O tédio tem certamente a ver com a frequência com que estas questões são apresentadas no chamado espaço público (a repetição, salvo para os maníacos, afasta a curiosidade) e com o desinteresse político que me sugerem.
É verdade que ainda me surpreendo de vez em quando. Mas o sentimento mais recorrente, desde há algum tempo, é mesmo o tédio. Estou-me a referir aos furores legislativos em matérias que têm a ver com o que dantes se via como vida privada, nomeadamente com a sexualidade. Segundo li, os maiores de dezasseis anos poderão em breve escolher em Portugal qual o seu “género”, e em Espanha o Podemos reivindica naturalmente maior precocidade: os doze anos. E concebem-se penas pesadas para os pais que se oponham a tais decisões da sua prole.

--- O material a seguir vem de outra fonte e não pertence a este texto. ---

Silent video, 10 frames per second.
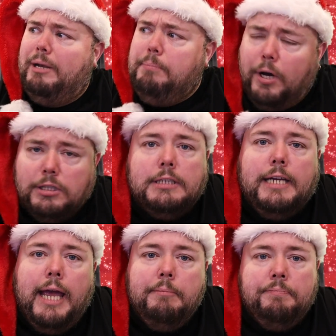puzzle
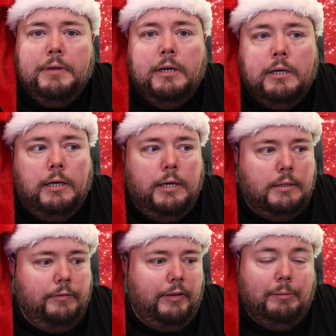game
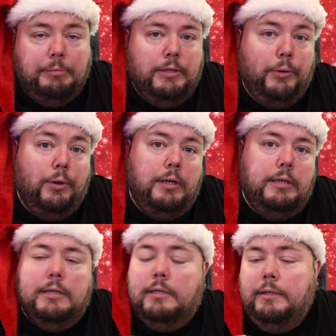developed in the early
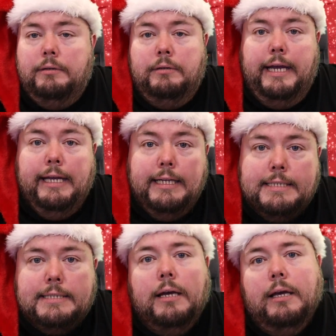80s.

No que diz respeito ao essencial, a complexidade da psique humana em matéria de sexualidade, Freud, há mais de um século, disse o que havia para dizer, e é muito curioso que, sinal dos tempos, o seu nome se veja arredado de qualquer discussão. Não é só ignorância: Freud, para quem se der ao trabalho de o ler, continua a inquietar. Para mais, e continuando no essencial, a vida dos outros é a vida dos outros e quanto menos nos metermos nela, pretendendo dirigi-la, melhor.
Mas, é claro, a questão que hoje é discutida pouco se ocupa destas coisas. Mais uma vez sinal dos tempos, ela centra-se por inteiro na legislação. A legislação tomou todo o espaço do essencial e a complexidade da psique não é para aqui chamada. O inconsciente, para voltar a Freud, não existe no quadro legal. A única coisa que interessa é o modo como o Estado nos pode obrigar à liberdade concebida segundo as modas quadriculadas do dia.(...)
O conceito de “totalitarismo”, um conceito razoavelmente equívoco, como o são todos os conceitos de teoria política, implica não apenas, como, por exemplo, o de despotismo, um poder autoritário que suprime as opiniões políticas divergentes, mas a intromissão na vida concreta de cada um na sua esfera íntima. Em última análise, a indistinção da esfera pública e da esfera privada. Não se trata apenas de calar as opiniões divergentes (embora isso, é claro, também aconteça), mas sobretudo de afirmar a necessidade de, no nosso próprio coração, pensarmos como o Estado quer. E se isso é feito em nome da nossa própria liberdade, que maravilha que é.
Paulo Tunhas, 'Totalitarismo'
Nota: Este é só um dos 'sinais dos tempos' que estamos a viver. Muitos e muitos outros podemos constatar, que mostram o caminho para o declínio da civilização em que ainda vivemos.